── Material to process

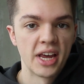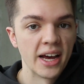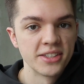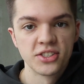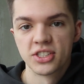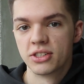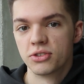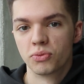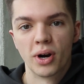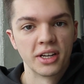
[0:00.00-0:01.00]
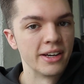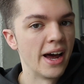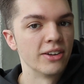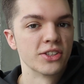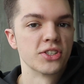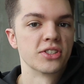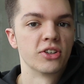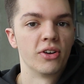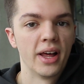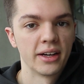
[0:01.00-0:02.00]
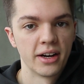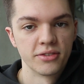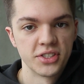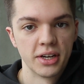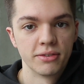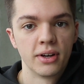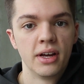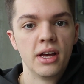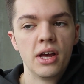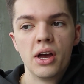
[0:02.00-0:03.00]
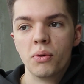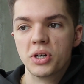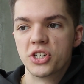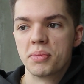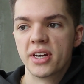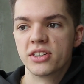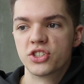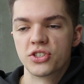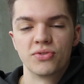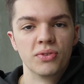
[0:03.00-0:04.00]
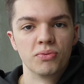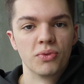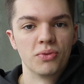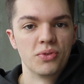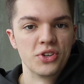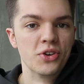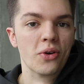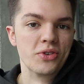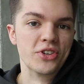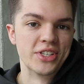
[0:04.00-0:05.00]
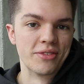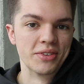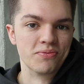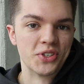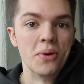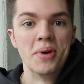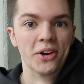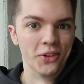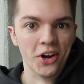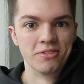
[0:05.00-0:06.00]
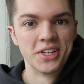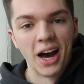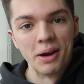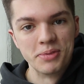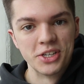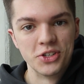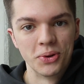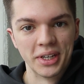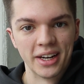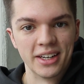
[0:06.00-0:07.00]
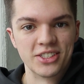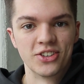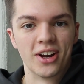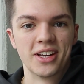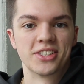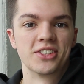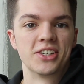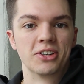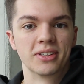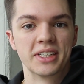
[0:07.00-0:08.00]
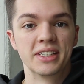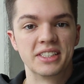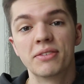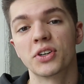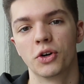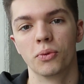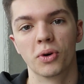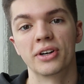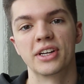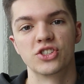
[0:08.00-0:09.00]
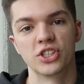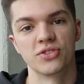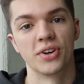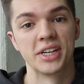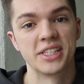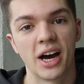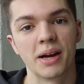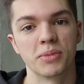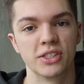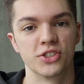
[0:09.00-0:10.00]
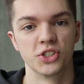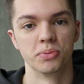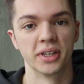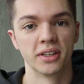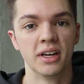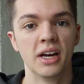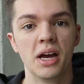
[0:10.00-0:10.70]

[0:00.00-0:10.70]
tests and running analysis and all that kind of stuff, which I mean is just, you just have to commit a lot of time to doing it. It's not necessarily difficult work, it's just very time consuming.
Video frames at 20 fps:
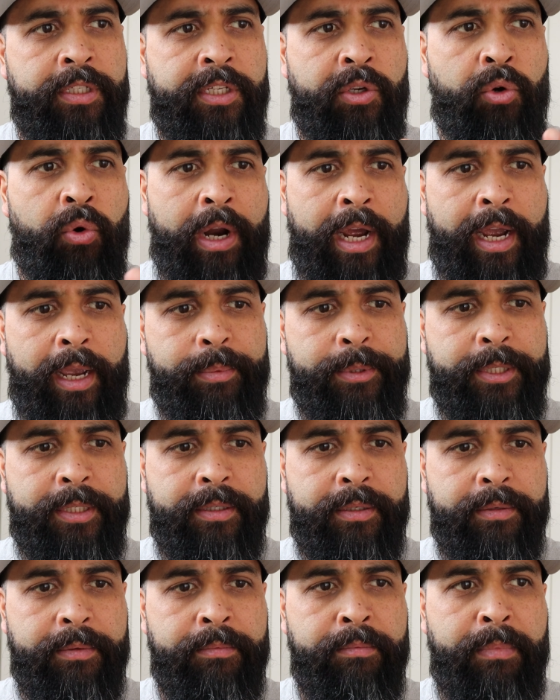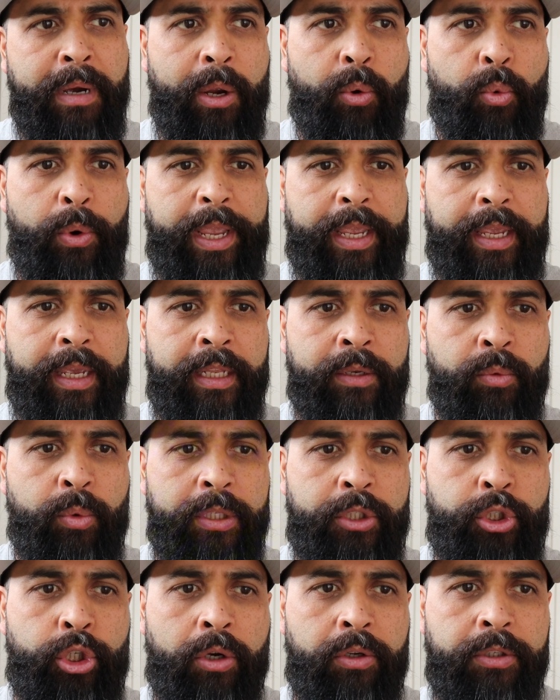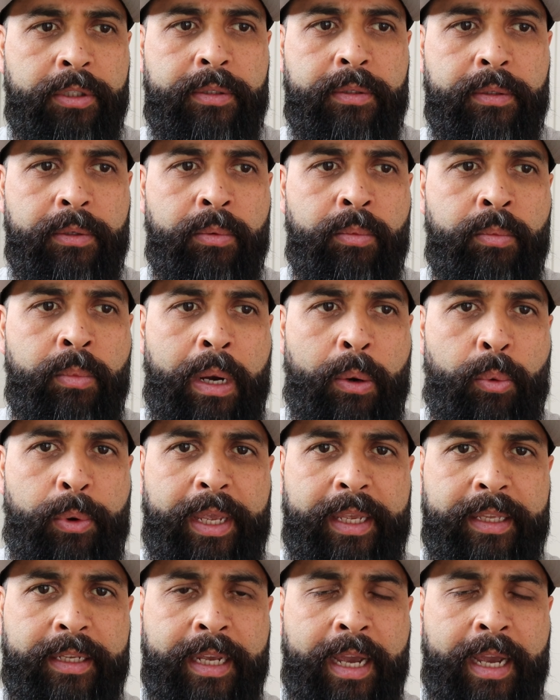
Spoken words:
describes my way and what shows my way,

────

**Problem to solve:**
In the entries above, find the line containing "[0:09.00-0:10.00]" and the line containing "Video frames at", then copy both and every line between them exactly, without any picture.

**Written answer:**
[0:09.00-0:10.00]
[0:10.00-0:10.70]

[0:00.00-0:10.70]
tests and running analysis and all that kind of stuff, which I mean is just, you just have to commit a lot of time to doing it. It's not necessarily difficult work, it's just very time consuming.
Video frames at 20 fps:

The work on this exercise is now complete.